Face à la surenchère verbale, les pouvoirs publics devaient réagir vite et fort : la quatre-voies menant au port est désormais ourlée de tout son long de hautes grilles blanches, infranchissables. Les 33 tonnes roulent dans un corridor sécurisé et restent hors d’atteinte des migrants, même quand ils sont à l’arrêt. En juillet, les tentatives de passage se sont donc reportées et concentrées sur le tunnel sous la Manche. Eurotunnel s’est même plaint d’un pic de 2 000 tentatives d’intrusion en une nuit, ce qui est sans doute exagéré. Les Anglais ont alors débloqué, le 23 juillet, une enveloppe de 10 millions d’euros pour accroître la sécurité de la plateforme d’Eurotunnel. Les Français, eux, ont envoyé 120 CRS supplémentaires, en plus des 300 hommes déjà présents. Calais est devenu une forteresse. Les troubles à l’ordre public les plus médiatiques, les plus visibles , comme l’assaut des camions, ont été éliminés. Mais rien n’est réglé : dans la discrétion, sur des parkings tranquilles, les passeurs organisent le trafic, déroutent parfois leurs clients vers d’autres ports quand Calais devient trop surveillé, en attendant que la pression se relâche.

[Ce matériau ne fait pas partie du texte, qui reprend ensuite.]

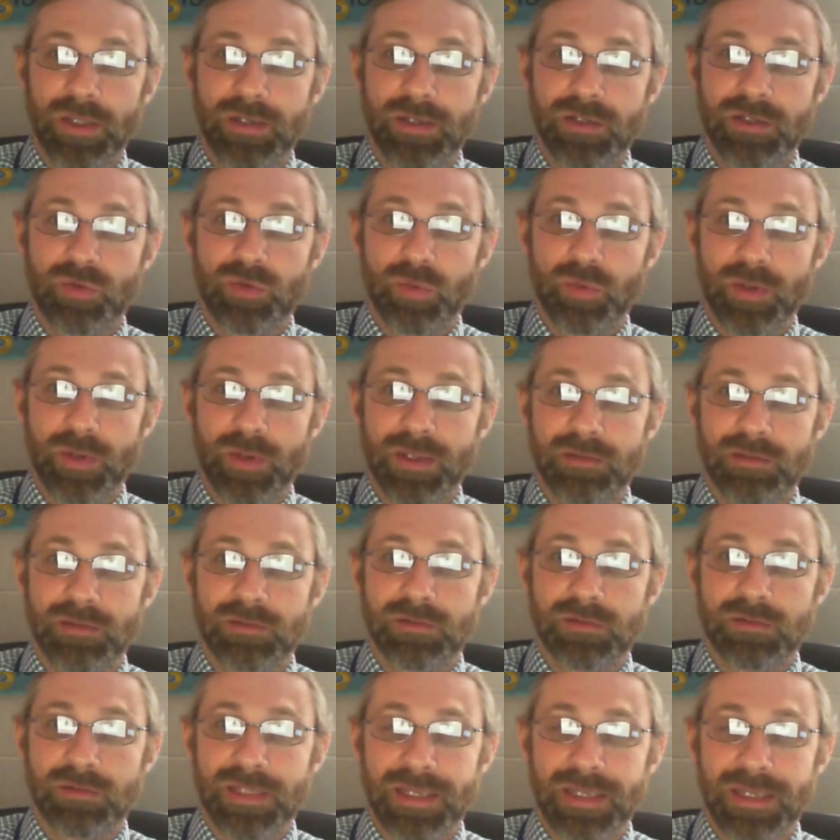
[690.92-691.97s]
do we
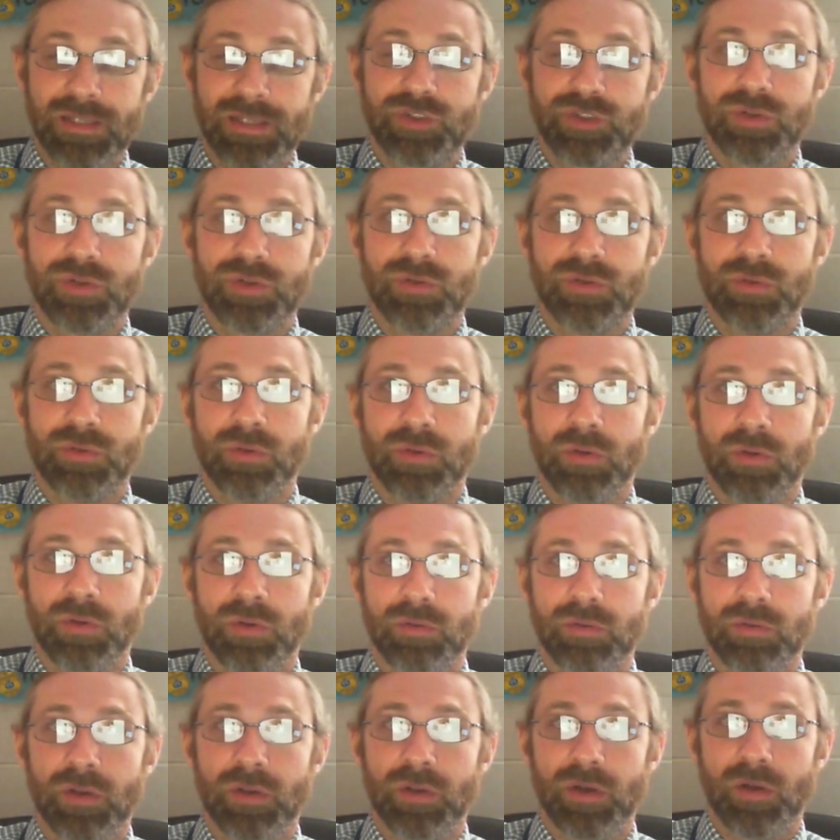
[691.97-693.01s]
teach you,
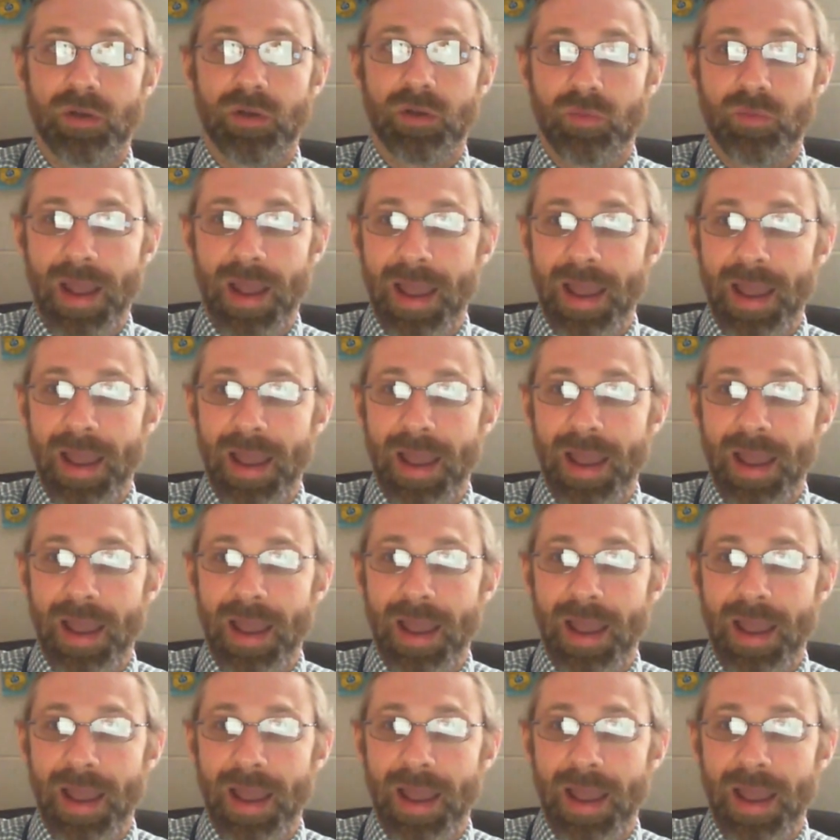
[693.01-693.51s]
how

Tonneau des Danaïdes. Les agents de la police aux frontières font leur travail, démantèlent régulièrement ces filières de traite d'humains. Encore la semaine dernière, un réseau albanais est tombé. L'administration refuse de donner un chiffre précis, évoque plusieurs centaines de passeurs interpellés chaque année (lire pages 2 et 3). Mais c'est le tonneau des Danaïdes : une bande est à peine incarcérée que déjà elle est remplacée. Surtout, les migrants ne se laissent pas décourager : barrières, CRS, chiens renifleurs, rien n'y fait. Avec le blocage du port et les gigantesques embouteillages, la «jungle» s'était vidée, passant de 3 000 à 2 000 personnes, estime une bénévole. Vendredi, un mois et demi plus tard, ils sont à nouveau 3 000. «Ce n'est pas en mettant 1 000 flics de plus que vous allez régler le problème, soupire un policier syndicaliste. La seule solution est politique et européenne.»